ChocolateWombat · 11/05/2014 19:08

I am asking this, as it occurred to me in light of another thread.
I Know that many people really have a hard time with babies and toddlers sleeping. There are constantly threads asking for help and advice about cracking the issue.
I just wondered if having been through the issue, if any of you would do anything different from the early days with your babies, in lit of your experience. Did any of you try a totally different approach with a 2nd or 3rd in light of difficulties you had?
And finally, what did you think of the advice that was available to you before you had your babies-did it help or did it contribute to the problem?

Might help people experiencing problems or about to have babies...you never know!

OP posts:
TippiShagpile · 11/05/2014 19:12

I didn't do any form of sleep training with either of my two and it took quite a long time for them to get the hang of it. However, ever since then they have been the best sleepers (9 and 8) and look forward to snuggling up in bed.

So glad I did it the way I did, even though it was hard at times.

puntasticusername · 11/05/2014 19:22

With DS1, I spent months stressing out because he wasn't doing the long nap after lunch that Certain Baby Books said he "should". Well he hadn't read the book, and he didn't want to do it. He slept precisely 45m and that was it. I tried everything to coerce him into sleeping the magic two hours, but nothing worked and in the end he just did it in his own time - after he started crawling, and then when he dropped his morning nap.

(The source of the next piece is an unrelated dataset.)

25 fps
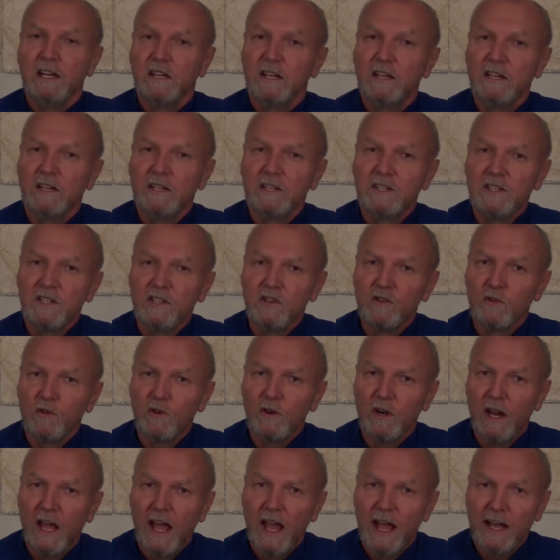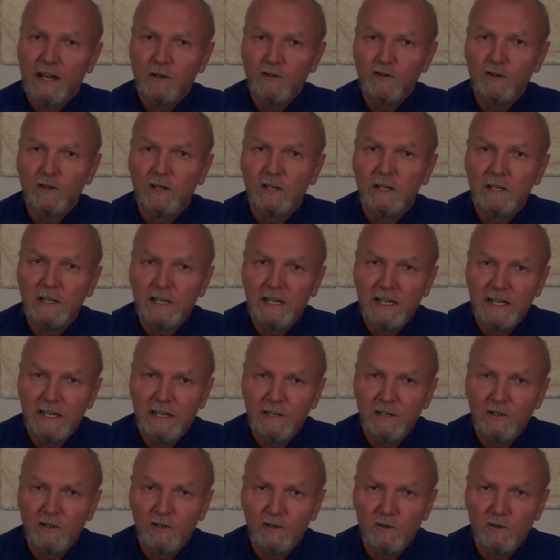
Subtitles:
Does your action lead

When I had DS2, I swore I would not stress out about sleep in the same way. I'm not, and it's blissful. I'm not entirely sure how I survived putting myself through that amount of pointless angst.

trilbydoll · 11/05/2014 23:32

I think we over stimulated DD when she was tiny. She used to scream all evening (from about 2 weeks old) and we did anything and everything to comfort her. DH used to bounce her to Last Night of the Proms!

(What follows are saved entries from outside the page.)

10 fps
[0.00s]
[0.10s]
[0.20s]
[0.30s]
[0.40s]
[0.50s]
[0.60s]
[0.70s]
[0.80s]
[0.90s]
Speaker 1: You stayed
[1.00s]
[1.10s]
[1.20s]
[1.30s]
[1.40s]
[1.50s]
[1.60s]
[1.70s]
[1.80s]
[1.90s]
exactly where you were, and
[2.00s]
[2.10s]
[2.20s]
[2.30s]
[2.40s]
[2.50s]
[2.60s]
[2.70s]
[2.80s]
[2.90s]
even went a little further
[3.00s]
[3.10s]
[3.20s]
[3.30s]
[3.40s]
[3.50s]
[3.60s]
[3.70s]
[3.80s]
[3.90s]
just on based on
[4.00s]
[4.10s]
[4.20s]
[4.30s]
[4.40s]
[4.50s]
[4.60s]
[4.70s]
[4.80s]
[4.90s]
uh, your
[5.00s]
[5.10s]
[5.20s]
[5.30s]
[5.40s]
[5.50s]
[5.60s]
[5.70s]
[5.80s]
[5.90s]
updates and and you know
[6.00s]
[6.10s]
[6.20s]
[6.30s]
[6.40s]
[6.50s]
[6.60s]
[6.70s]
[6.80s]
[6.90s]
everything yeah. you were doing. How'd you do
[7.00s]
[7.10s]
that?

I think in hindsight we should have just had a lullaby on and cuddled her quietly. But I am so against letting a baby cry, I am not sure I could have done it!

jaggythistle · 11/05/2014 23:53

I did the same for my 2 as much as possible.

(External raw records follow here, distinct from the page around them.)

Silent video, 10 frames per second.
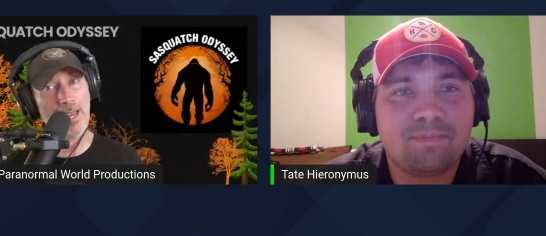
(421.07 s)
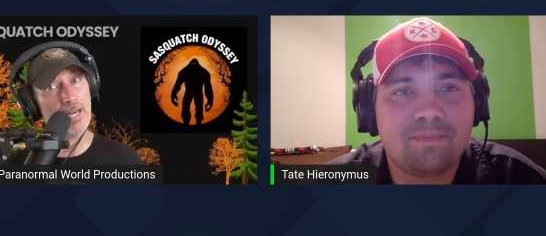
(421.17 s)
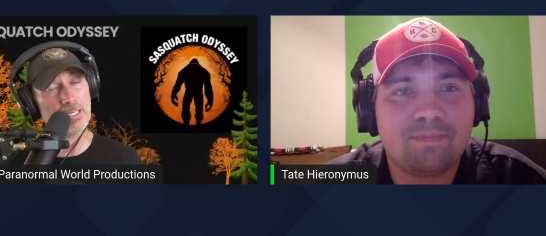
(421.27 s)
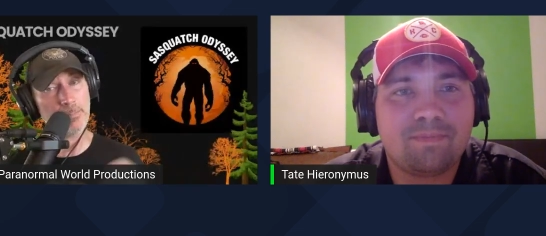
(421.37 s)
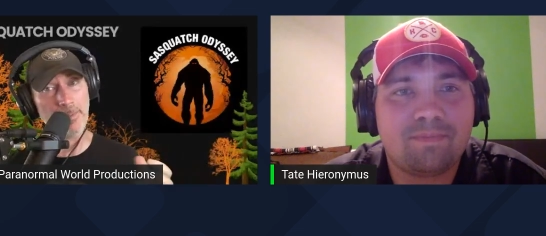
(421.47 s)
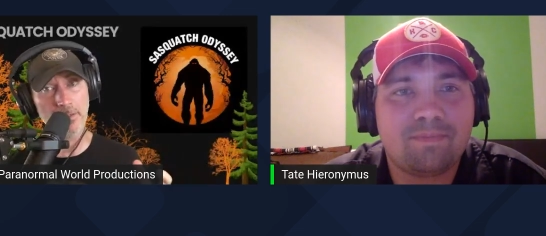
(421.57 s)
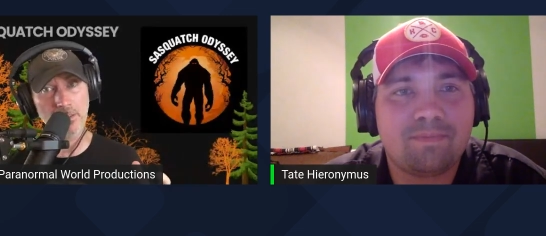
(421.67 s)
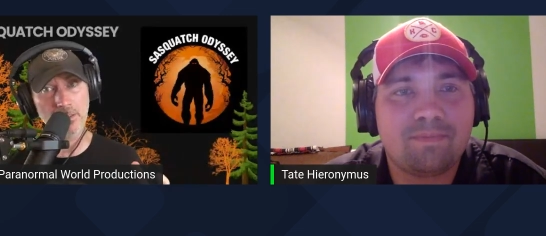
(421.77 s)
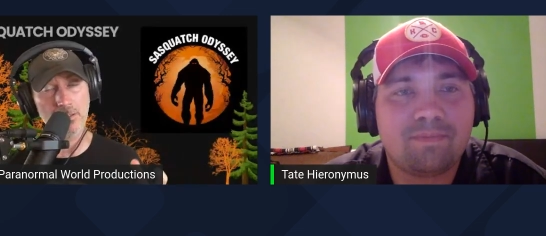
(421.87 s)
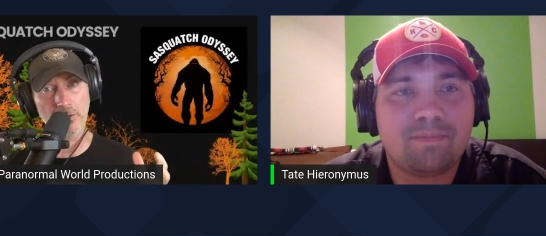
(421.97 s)
Speaker 1: you had
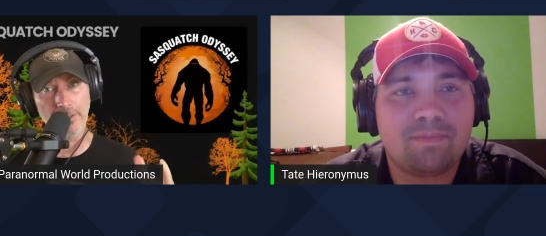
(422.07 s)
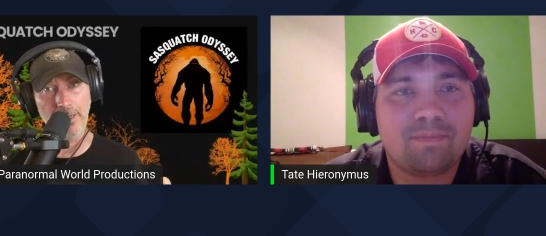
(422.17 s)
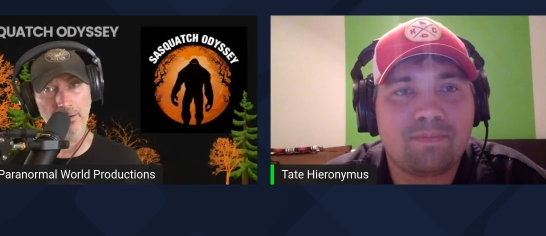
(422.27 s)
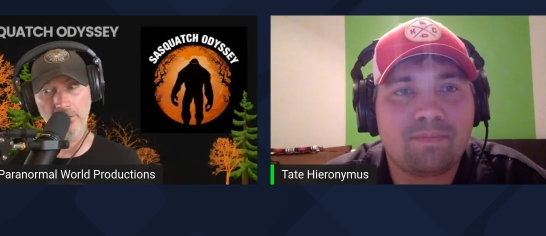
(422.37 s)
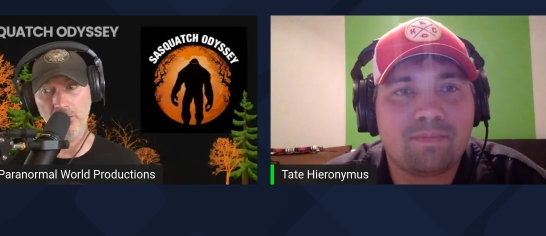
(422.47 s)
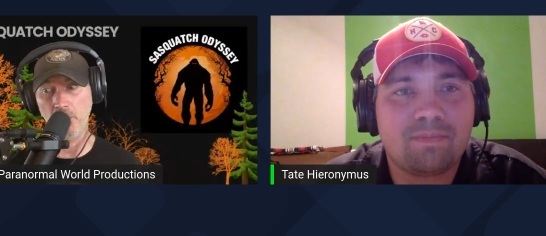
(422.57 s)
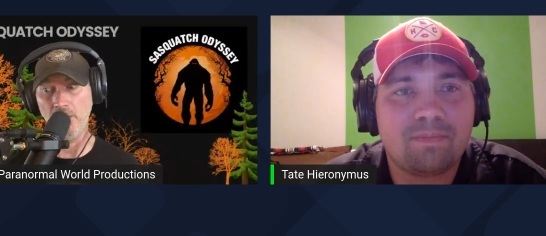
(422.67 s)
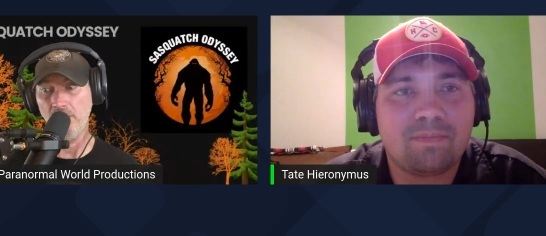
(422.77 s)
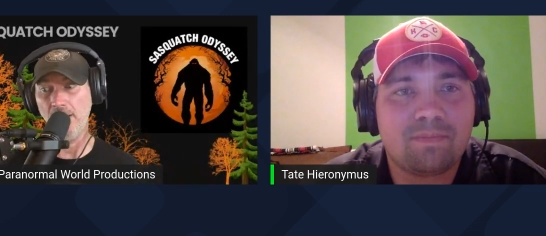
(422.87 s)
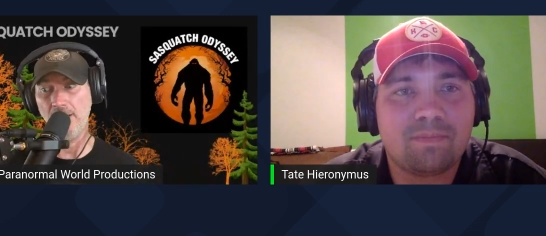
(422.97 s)
experiences or encounters while
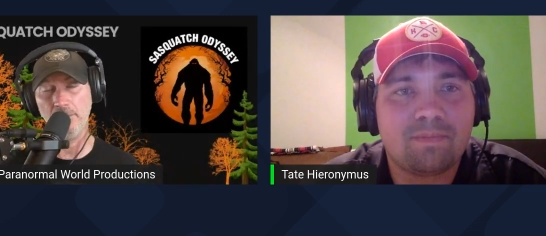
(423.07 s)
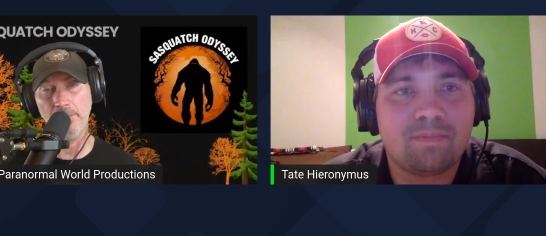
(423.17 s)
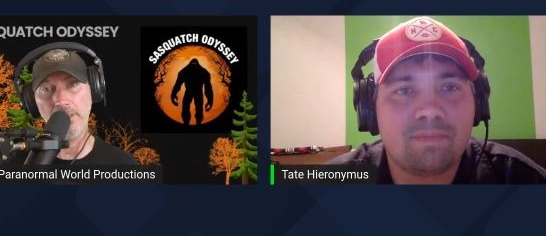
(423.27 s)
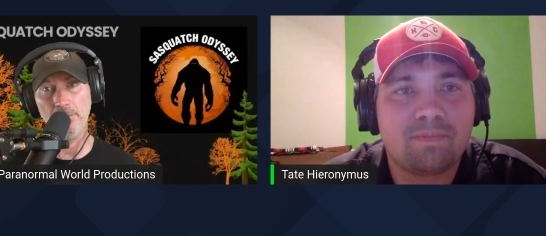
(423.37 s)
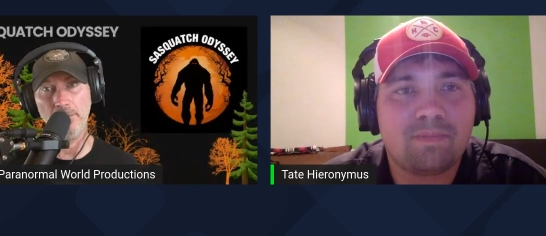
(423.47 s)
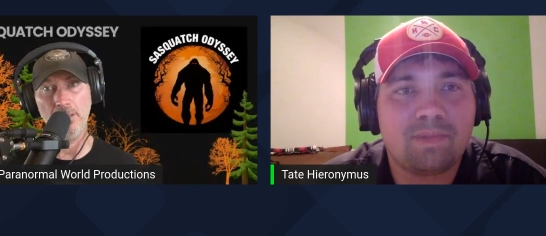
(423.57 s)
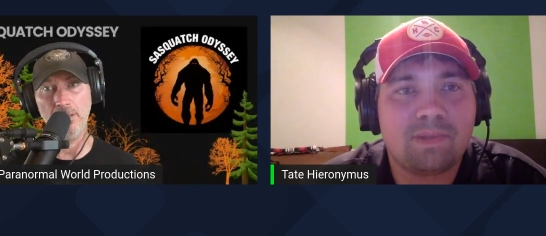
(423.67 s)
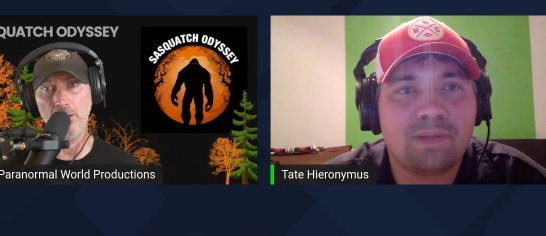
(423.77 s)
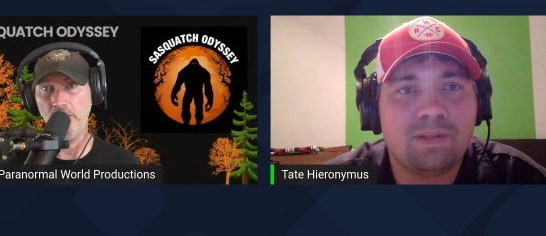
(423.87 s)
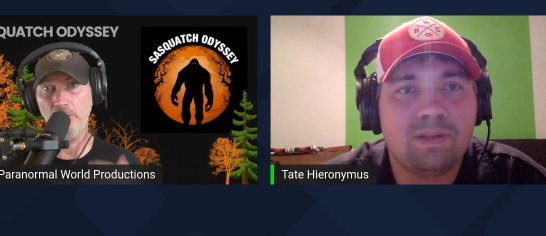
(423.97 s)
you guys have been up
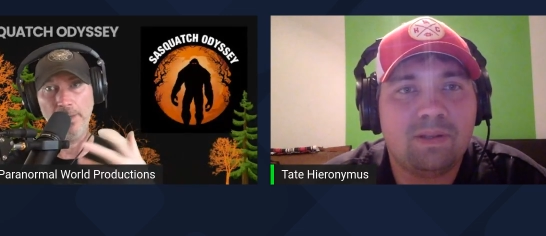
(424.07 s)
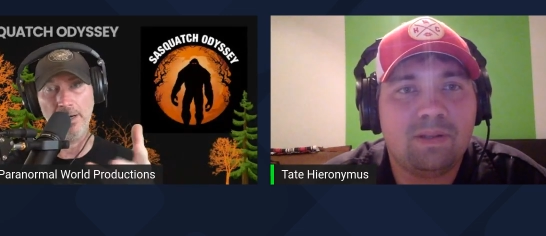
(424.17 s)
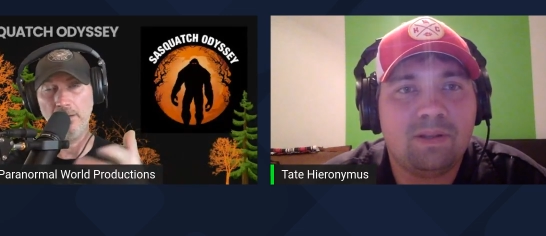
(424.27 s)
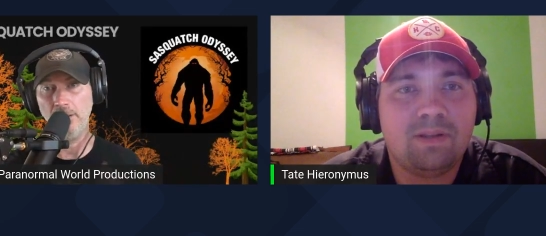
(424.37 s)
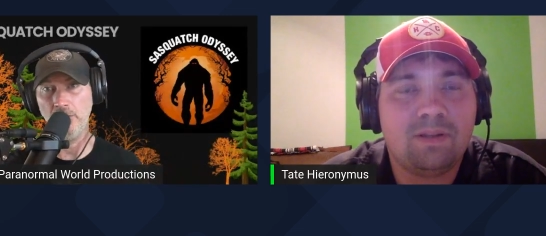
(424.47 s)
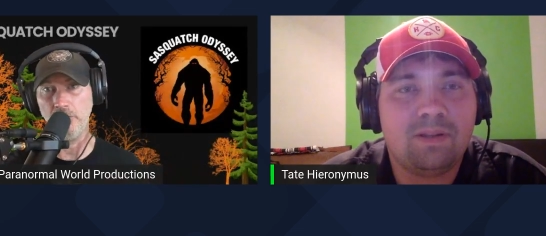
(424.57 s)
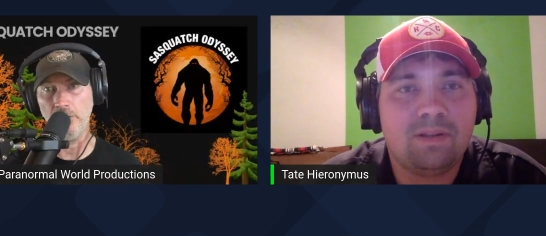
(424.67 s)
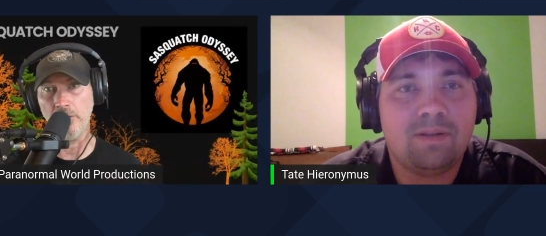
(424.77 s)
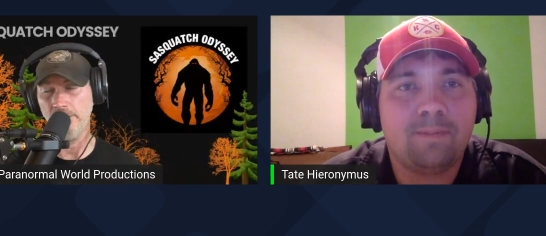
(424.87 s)
there, or you've been out there on your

I didn't do any sleep training, bf to sleep and at night add long as they wanted and bf to asleep for naps as required.

We don't do bath every night, routine was just pjs, teeth, story, song.

First slept ok and could fall asleep by himself by about 8 months. All went a bit wrong around age one, with teething and a virus, but slept all night happily well before his second birthday.

Second has virtually never slept all night at age 2. . .vastly improved all by himself though and has slept 10 pm till morning a few times.

I still wouldn't change anything, I couldn't leave them to cry and believe they'll figure it out in their own time. A little routine helps for bedtime calm.

Jinsei · 11/05/2014 23:58

I'd have started co-sleeping earlier, had I done my research properly at an earlier stage. And I'd have just accepted that dd needed less sleep than some other kids instead of worrying about it.